> [Exercise] Pull every line holding the word "with" out of the data and copy it.

> [Records to use]

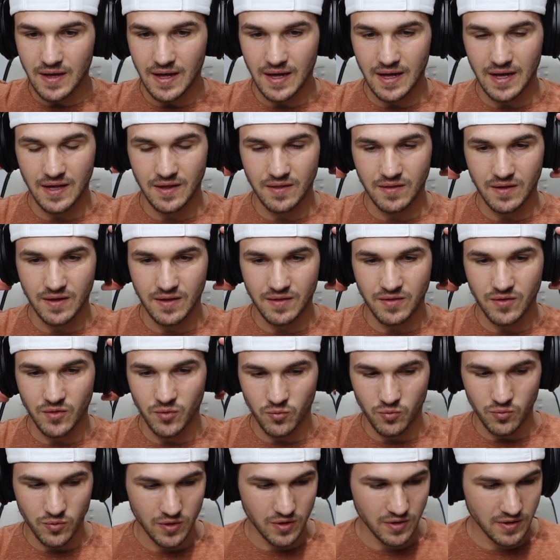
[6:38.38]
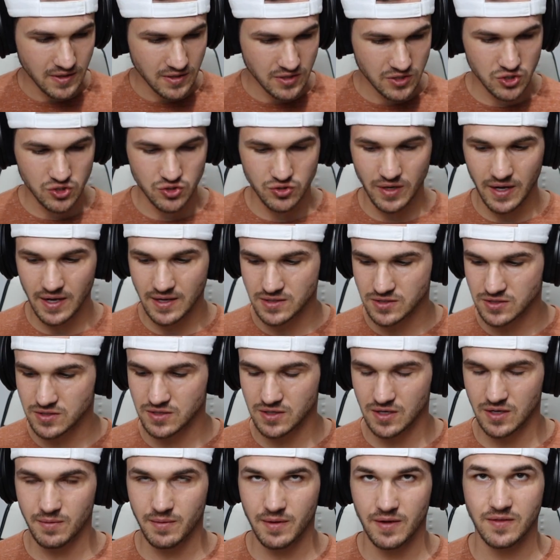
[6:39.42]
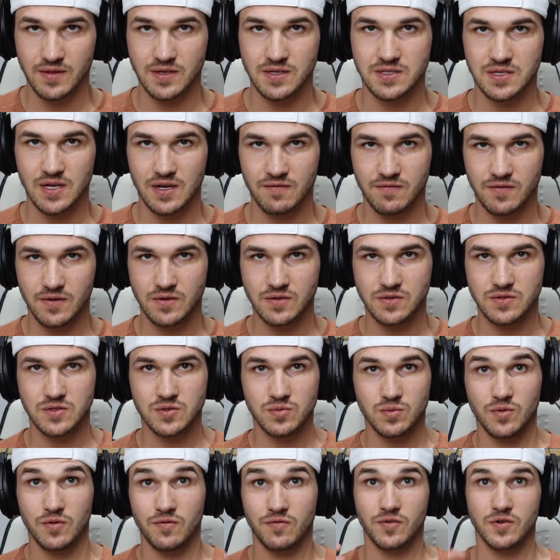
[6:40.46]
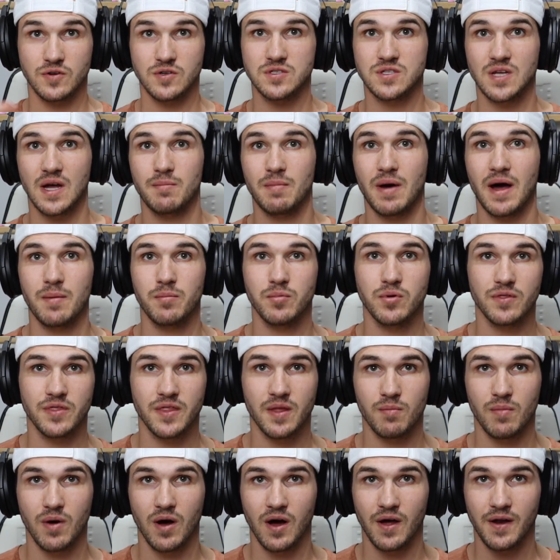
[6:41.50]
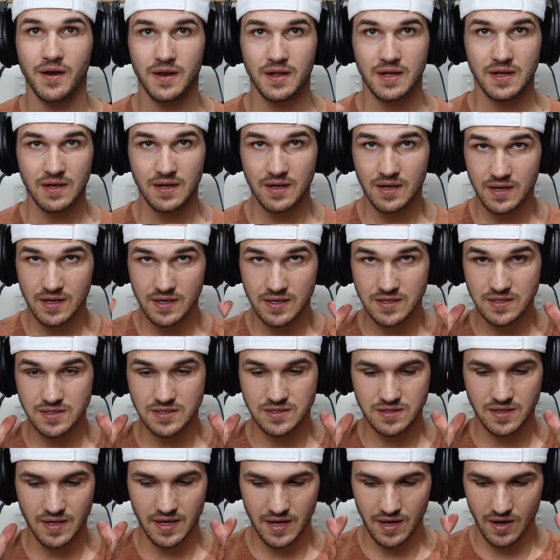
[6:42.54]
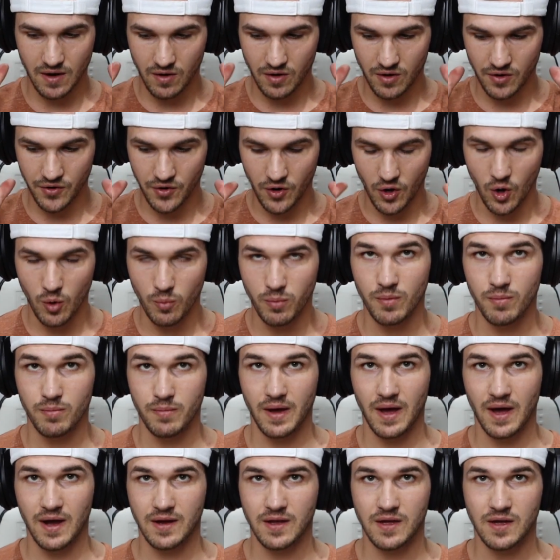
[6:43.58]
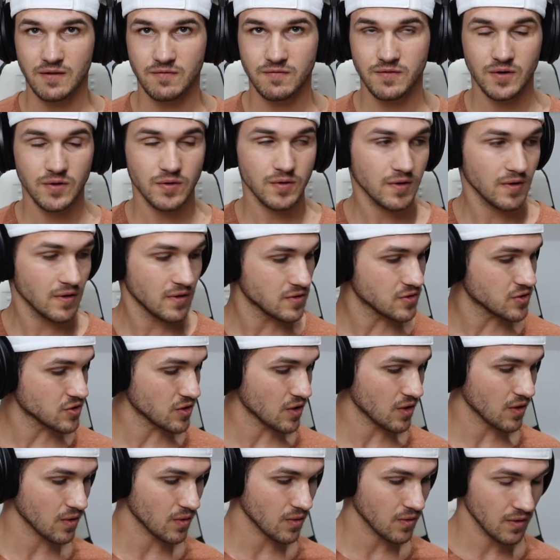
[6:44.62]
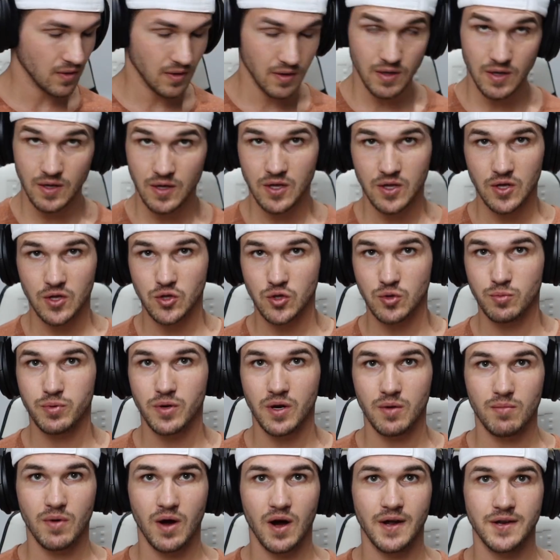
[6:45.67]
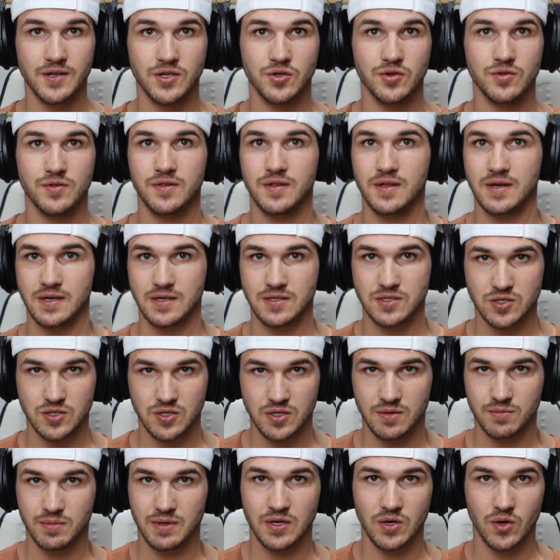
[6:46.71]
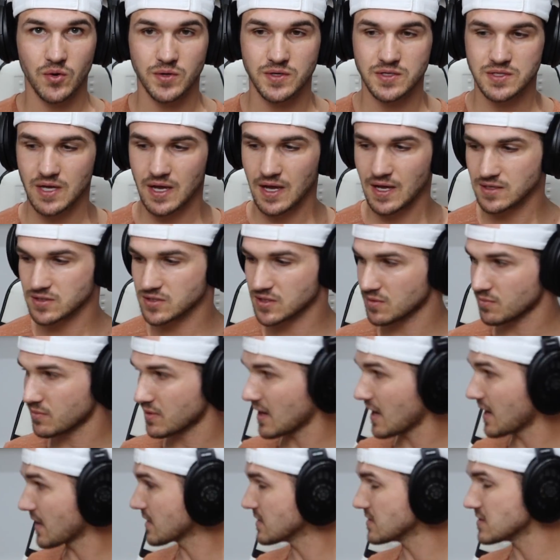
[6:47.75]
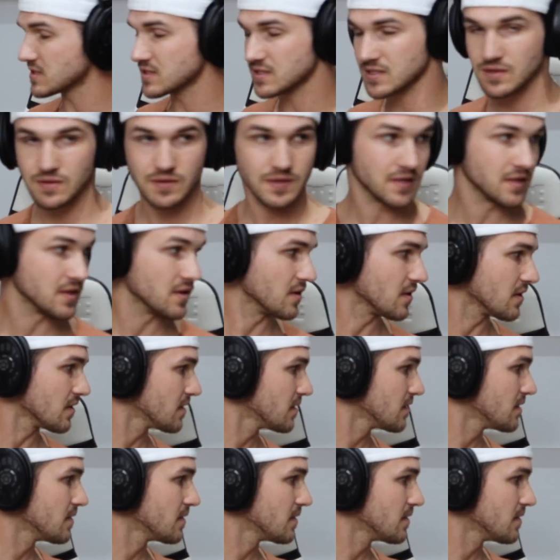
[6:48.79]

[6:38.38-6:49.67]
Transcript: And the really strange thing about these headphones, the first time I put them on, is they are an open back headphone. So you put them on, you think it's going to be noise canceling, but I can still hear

...

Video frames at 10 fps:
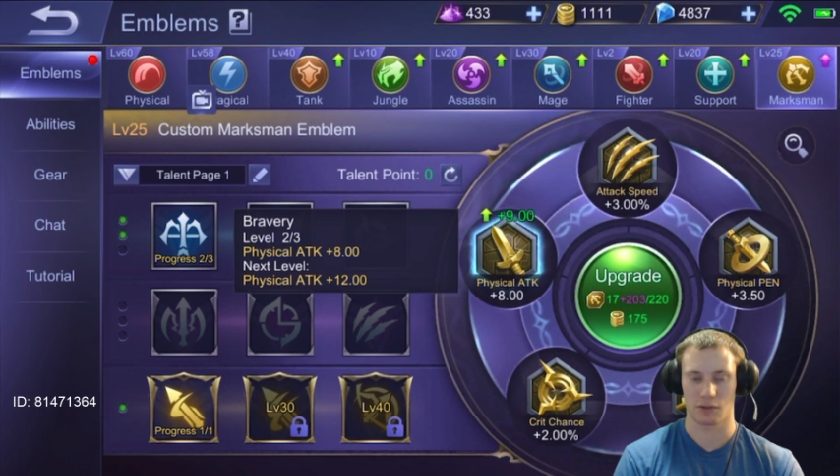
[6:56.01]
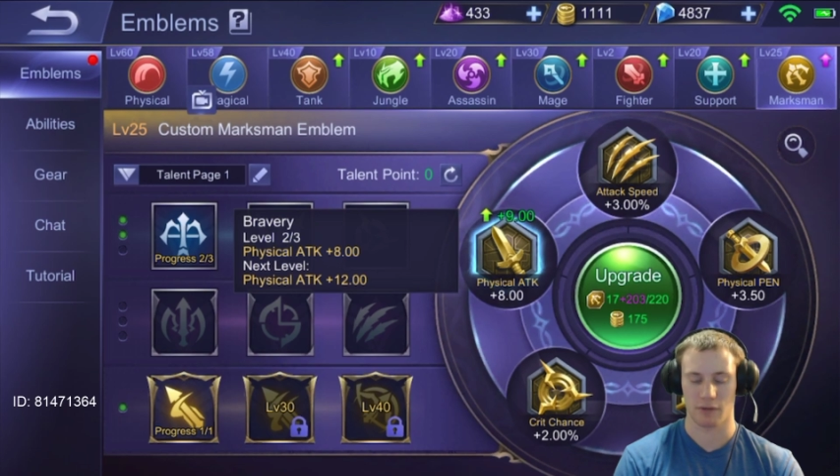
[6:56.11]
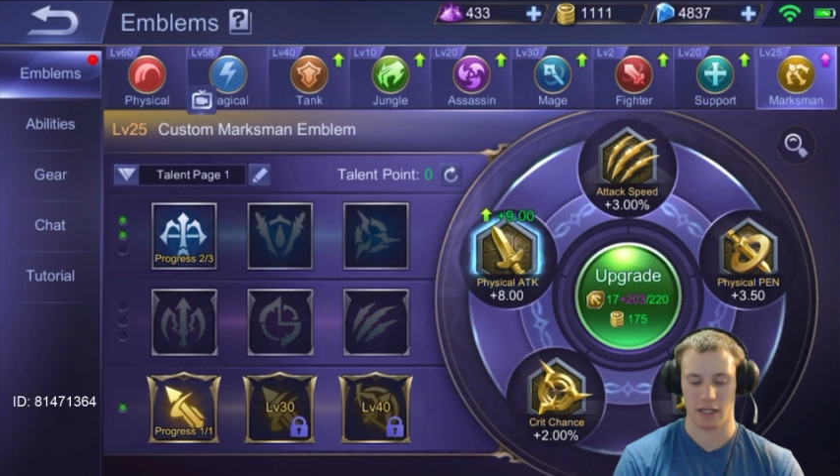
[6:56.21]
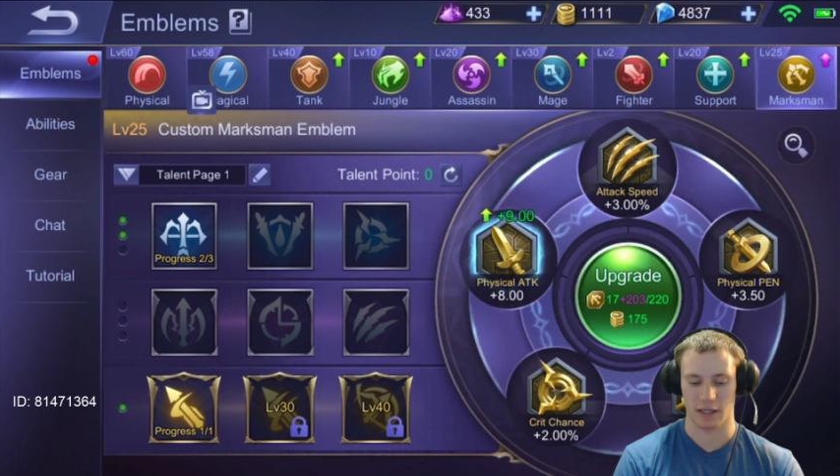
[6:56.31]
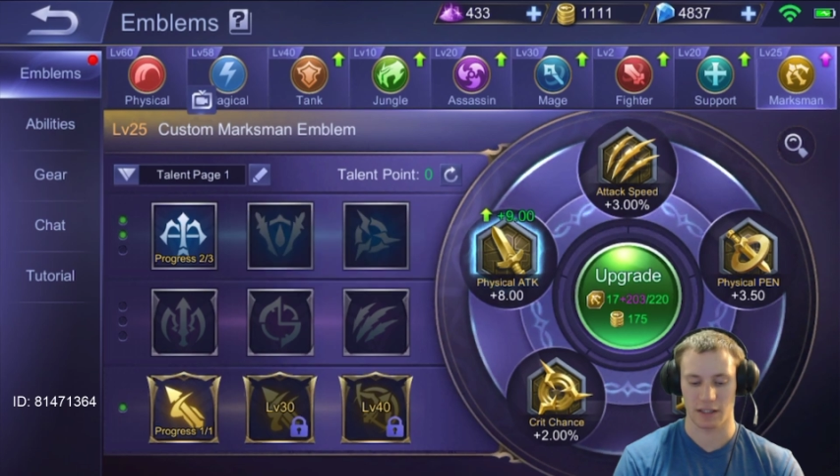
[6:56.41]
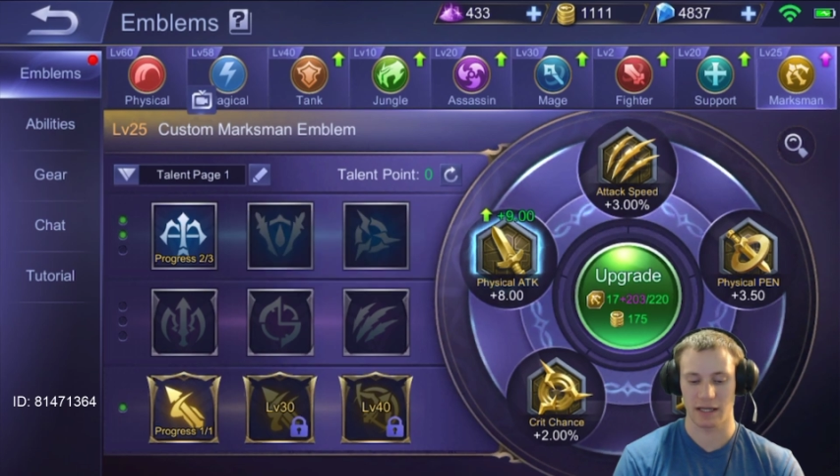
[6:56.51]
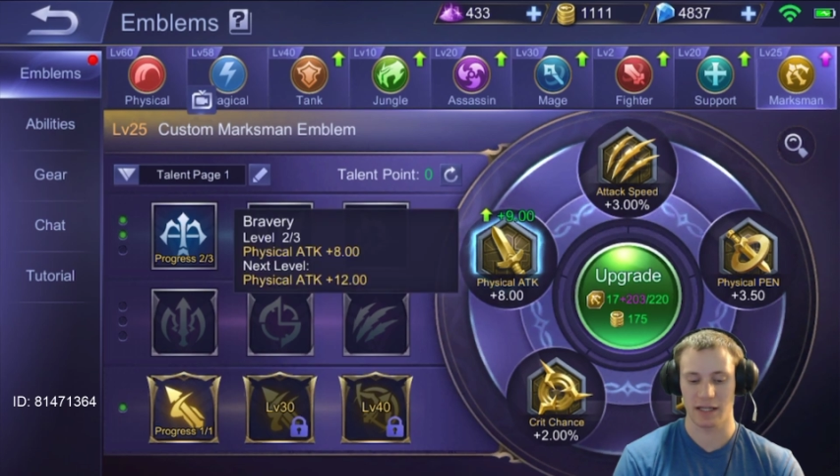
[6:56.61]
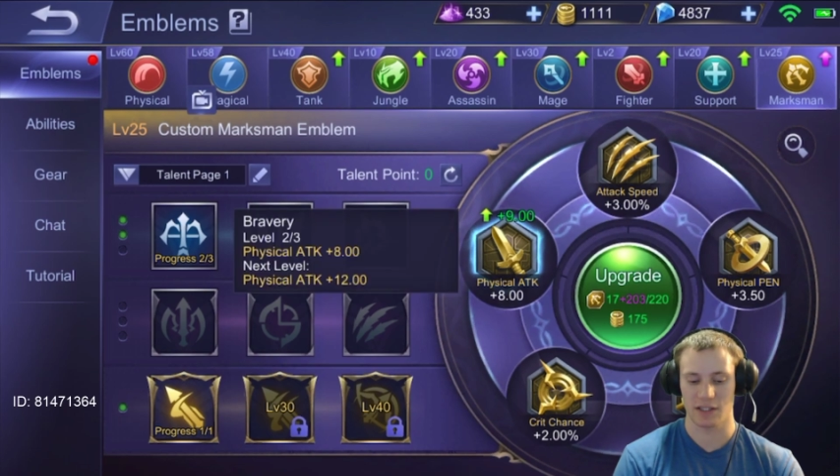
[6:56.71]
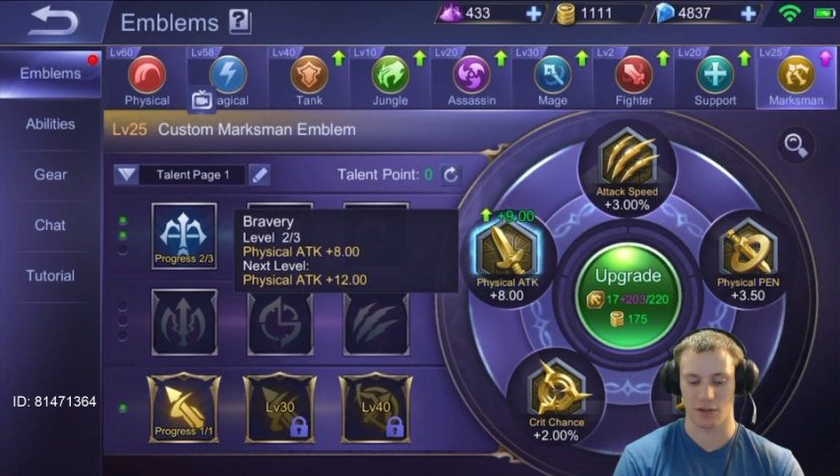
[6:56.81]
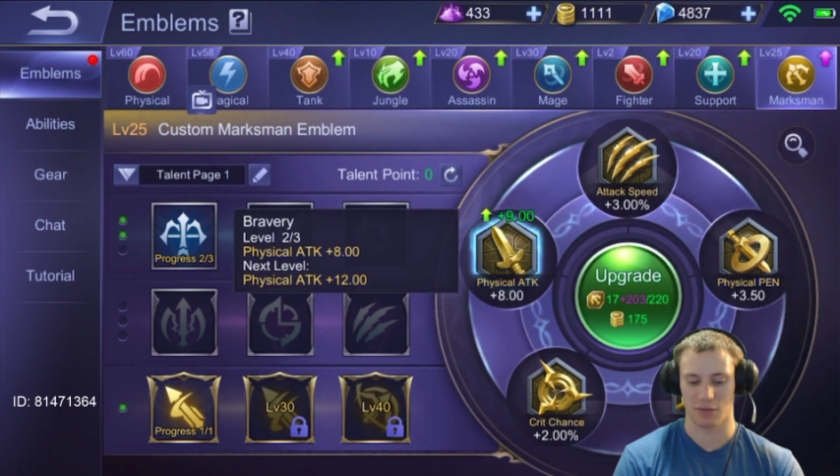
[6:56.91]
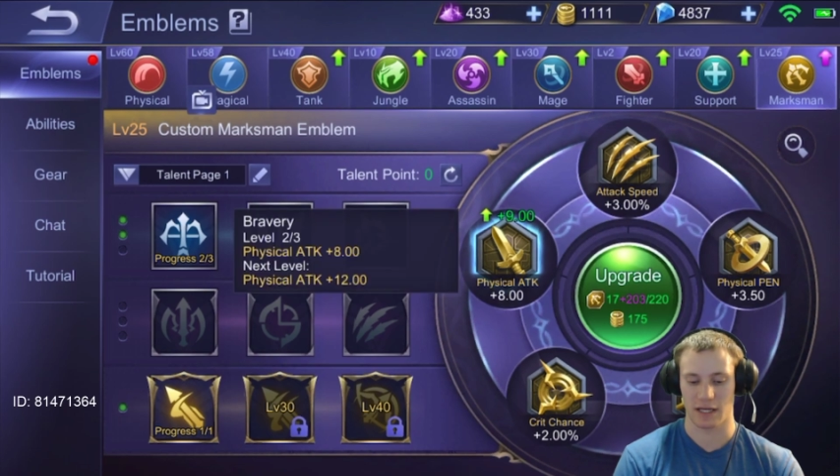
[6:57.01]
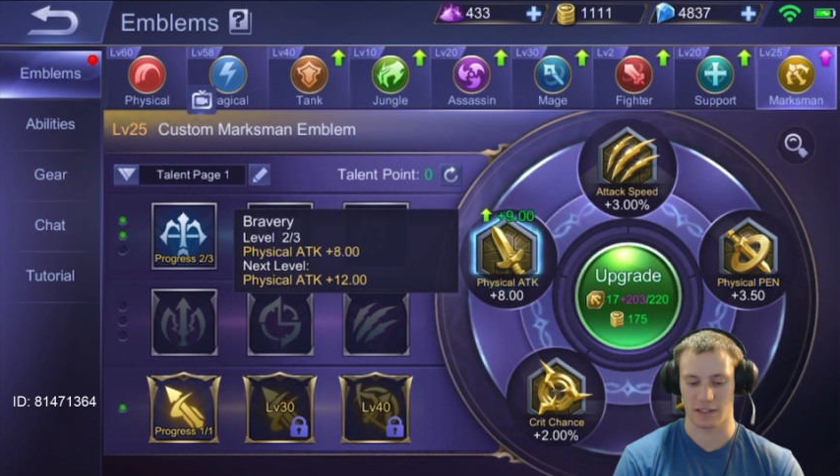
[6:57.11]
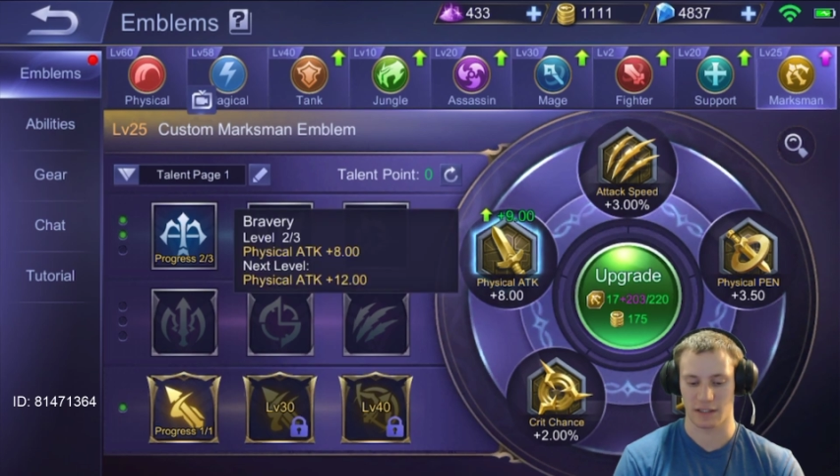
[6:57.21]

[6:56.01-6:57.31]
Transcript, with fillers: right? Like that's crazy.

* * *

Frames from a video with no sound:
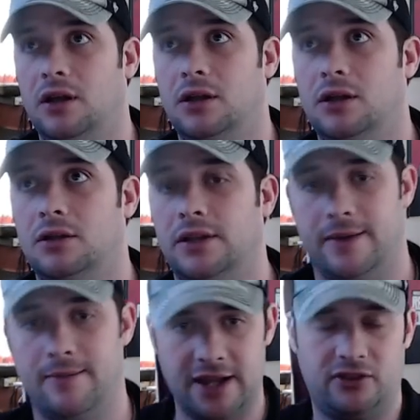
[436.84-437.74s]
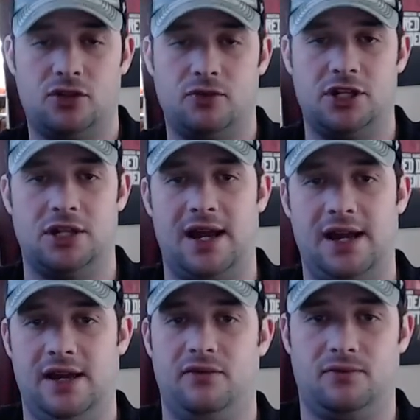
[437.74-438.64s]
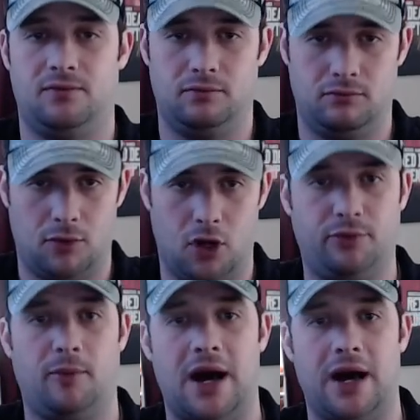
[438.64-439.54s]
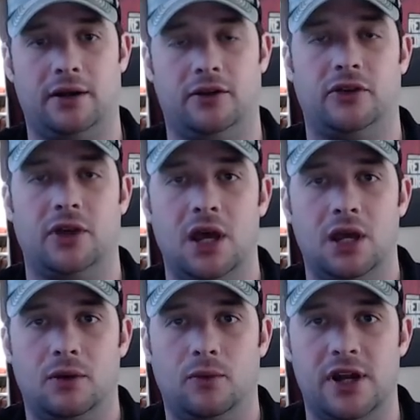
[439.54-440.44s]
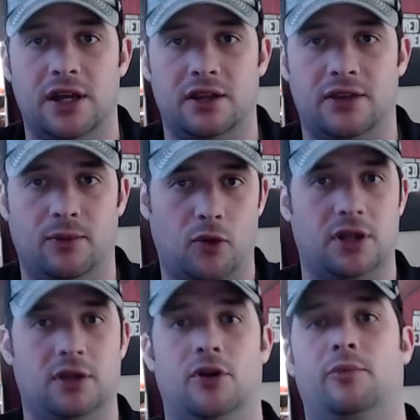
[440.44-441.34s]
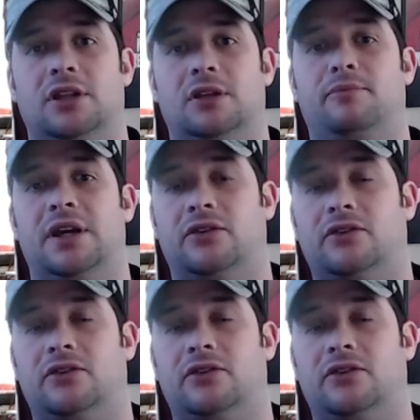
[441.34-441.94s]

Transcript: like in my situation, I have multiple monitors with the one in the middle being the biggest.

> [Response to this exercise]
Transcript, with fillers: right? Like that's crazy.
Frames from a video with no sound:
Transcript: like in my situation, I have multiple monitors with the one in the middle being the biggest.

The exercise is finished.